Stored data:

--- --- ---

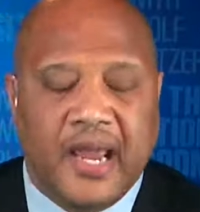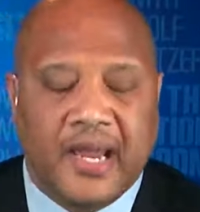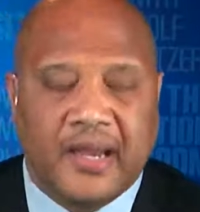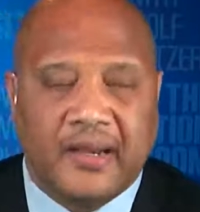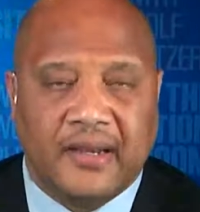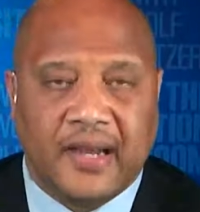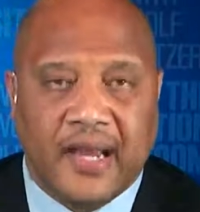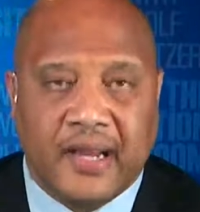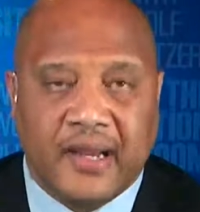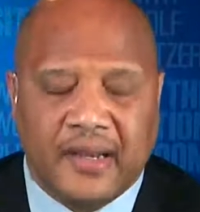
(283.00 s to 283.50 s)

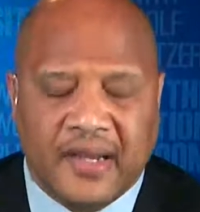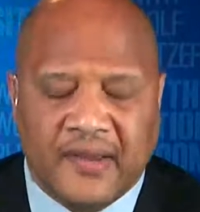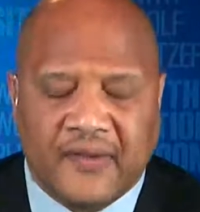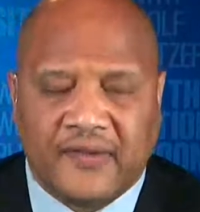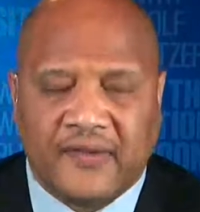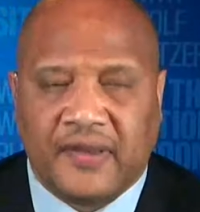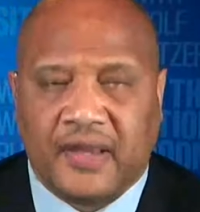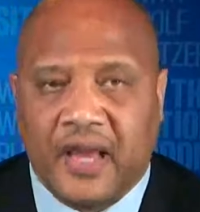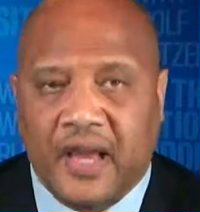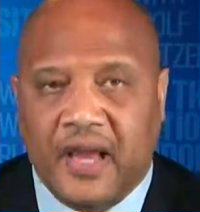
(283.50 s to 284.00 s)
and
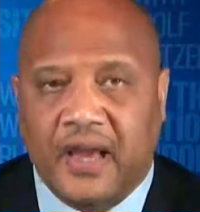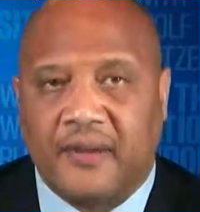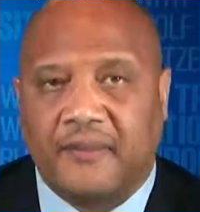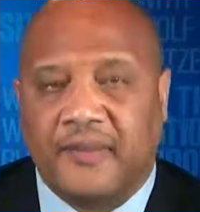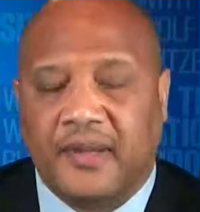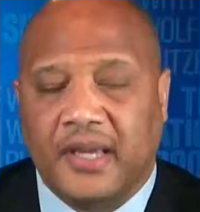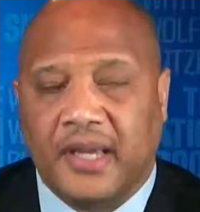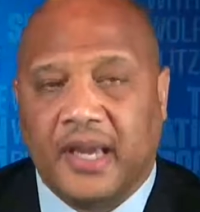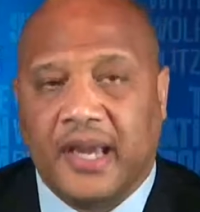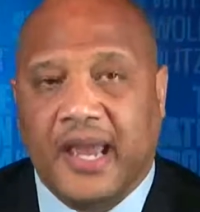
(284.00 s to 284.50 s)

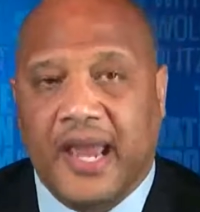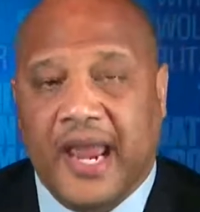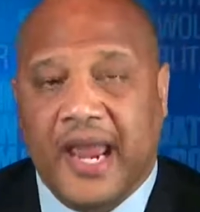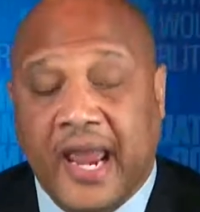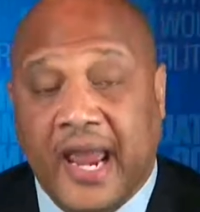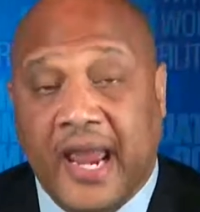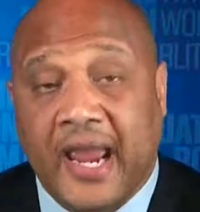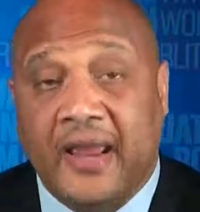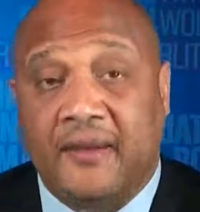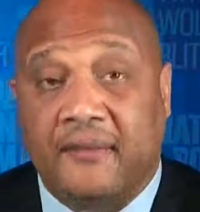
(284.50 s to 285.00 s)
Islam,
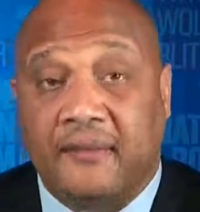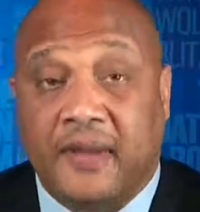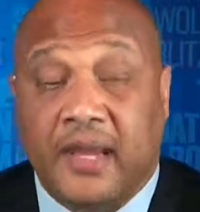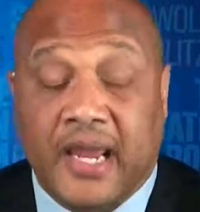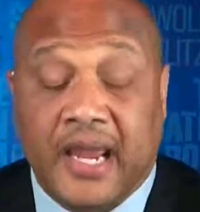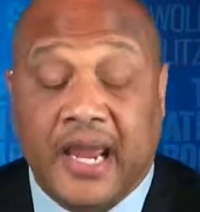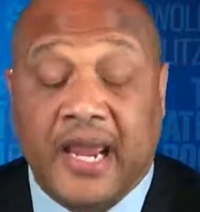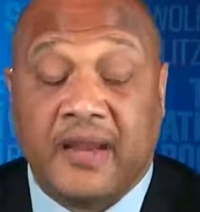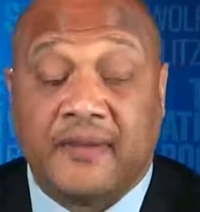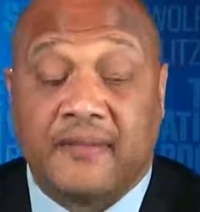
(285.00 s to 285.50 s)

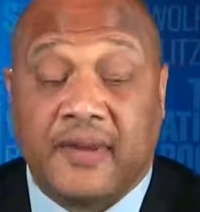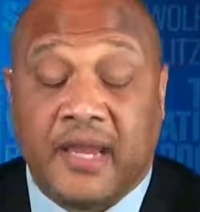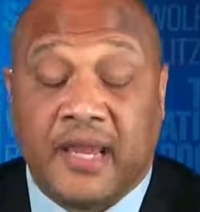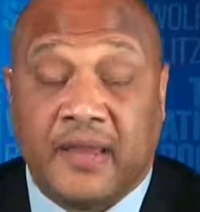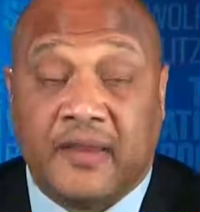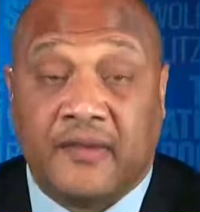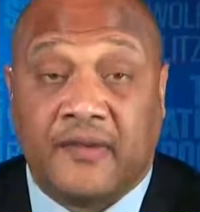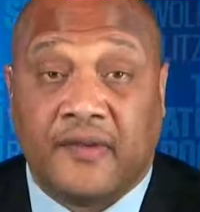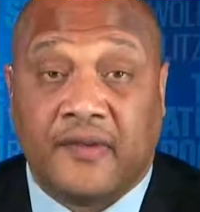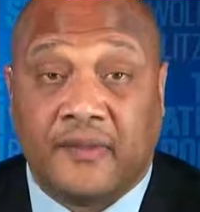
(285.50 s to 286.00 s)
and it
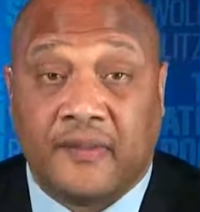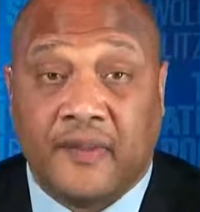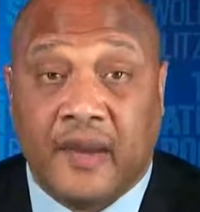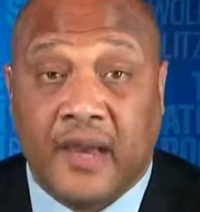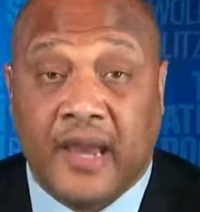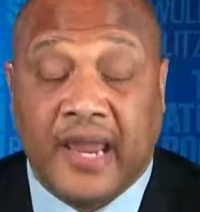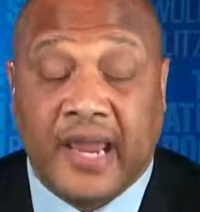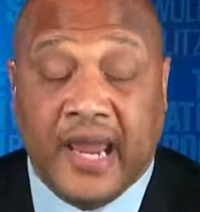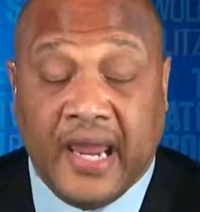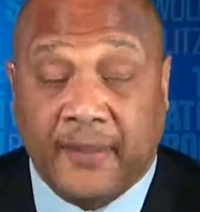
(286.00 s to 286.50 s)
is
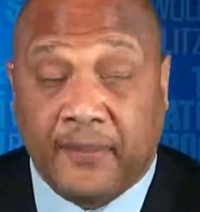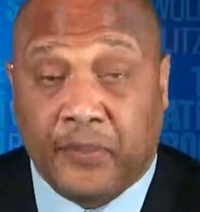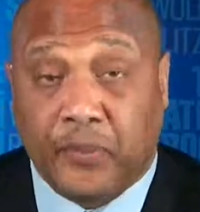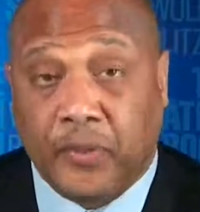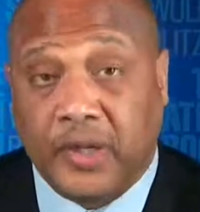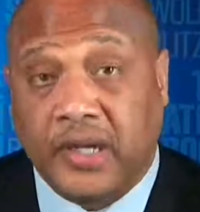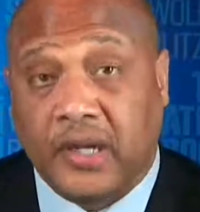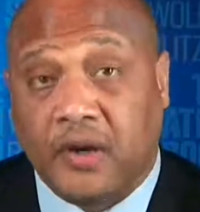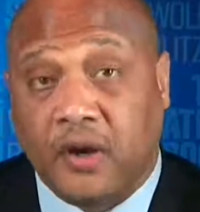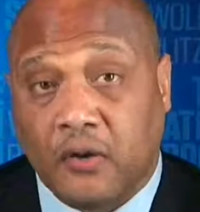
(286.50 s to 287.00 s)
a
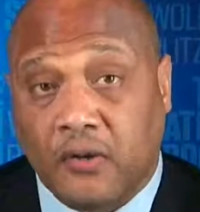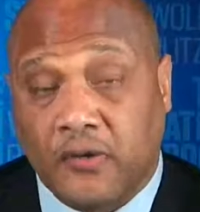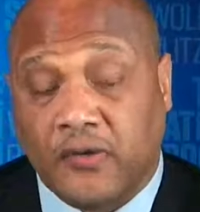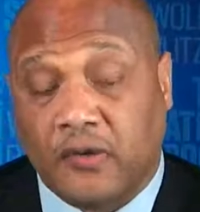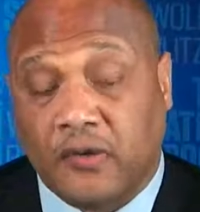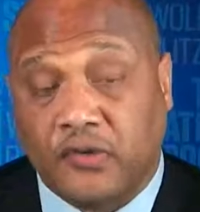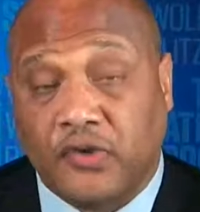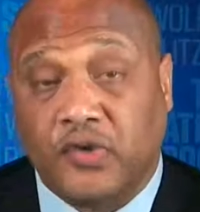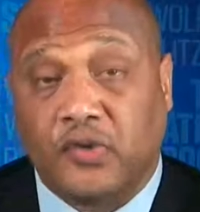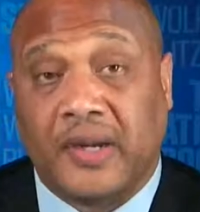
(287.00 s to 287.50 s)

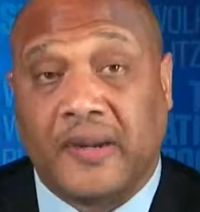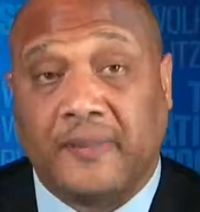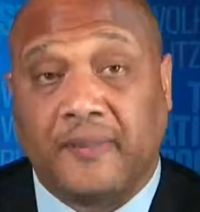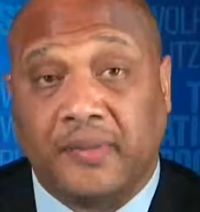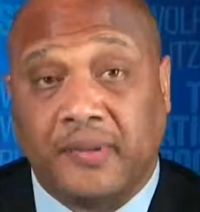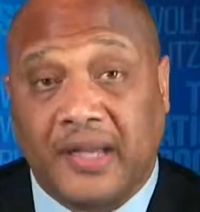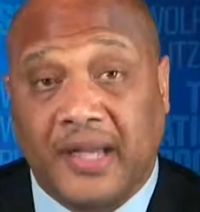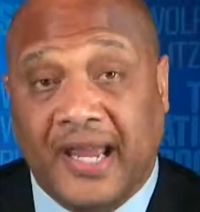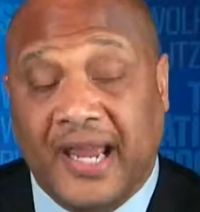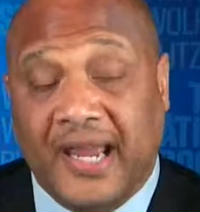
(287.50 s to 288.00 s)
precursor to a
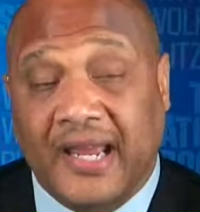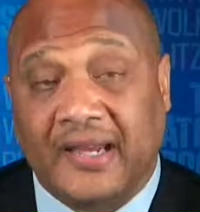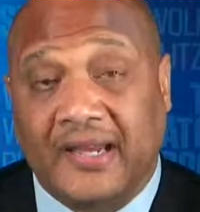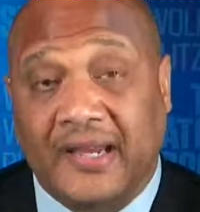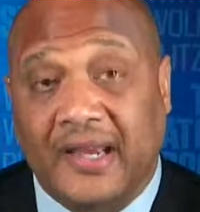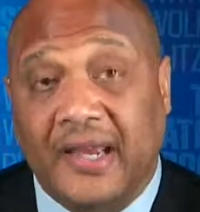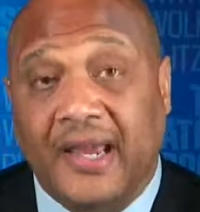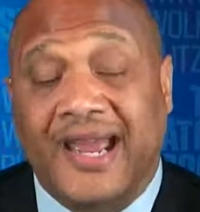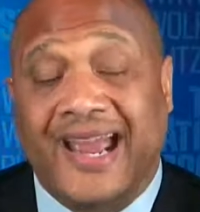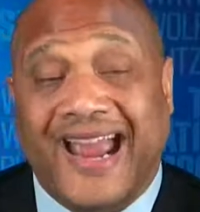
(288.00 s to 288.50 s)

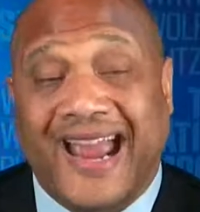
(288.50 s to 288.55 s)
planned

--- --- ---

WHAT IS NEEDED:
Begin with the line that has "(284.00 s to 284.50 s)" and continue to the last line of the entries, printing each line exactly and nothing else; include both ends and skip the pictures.

EXERCISE RESPONSE:
(284.00 s to 284.50 s)

(284.50 s to 285.00 s)
Islam,
(285.00 s to 285.50 s)

(285.50 s to 286.00 s)
and it
(286.00 s to 286.50 s)
is
(286.50 s to 287.00 s)
a
(287.00 s to 287.50 s)

(287.50 s to 288.00 s)
precursor to a
(288.00 s to 288.50 s)

(288.50 s to 288.55 s)
planned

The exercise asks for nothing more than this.